What to produce:
Please reproduce the lines from the one containing "[0:01.80-0:02.70]" through the end of the data below exactly as they stand, and omit all pictures.

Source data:
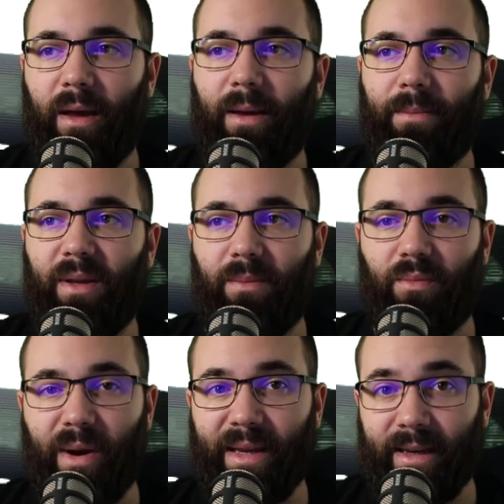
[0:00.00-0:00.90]
be
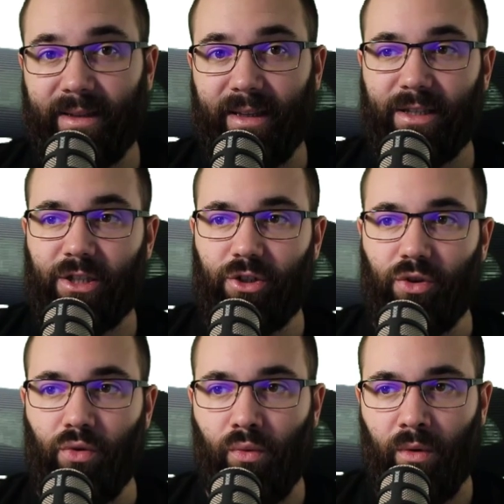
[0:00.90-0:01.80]
bringing these
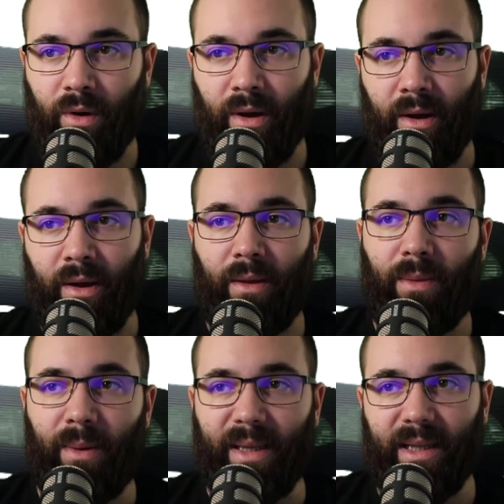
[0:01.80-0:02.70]
two
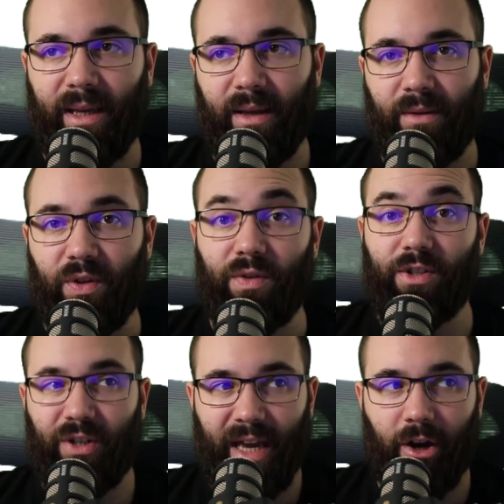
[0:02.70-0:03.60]
3D
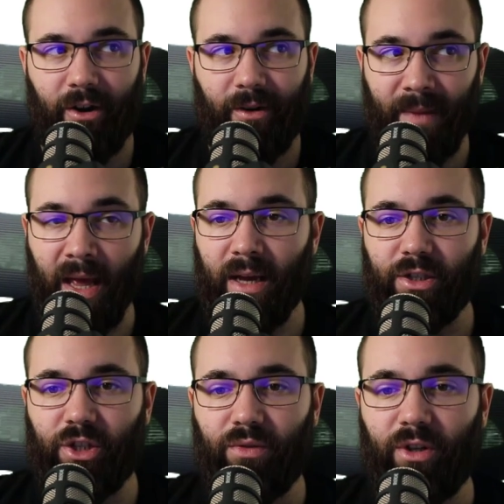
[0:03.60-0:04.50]
views together.
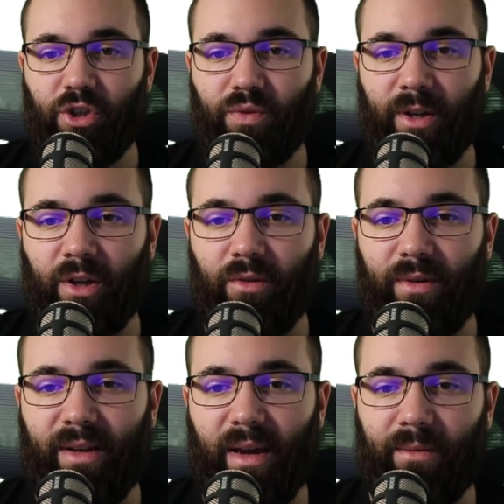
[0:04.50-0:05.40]
So you just want to go
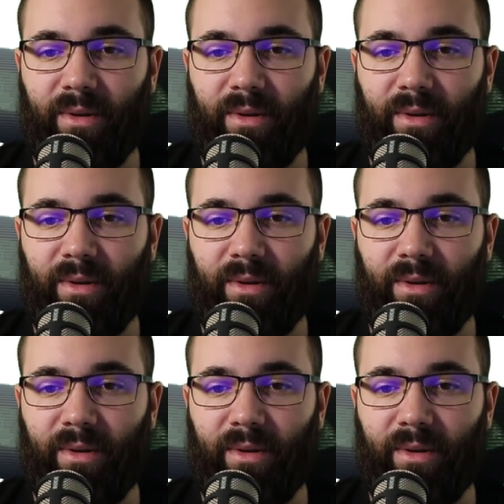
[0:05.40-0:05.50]
down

Task result:
[0:01.80-0:02.70]
two
[0:02.70-0:03.60]
3D
[0:03.60-0:04.50]
views together.
[0:04.50-0:05.40]
So you just want to go
[0:05.40-0:05.50]
down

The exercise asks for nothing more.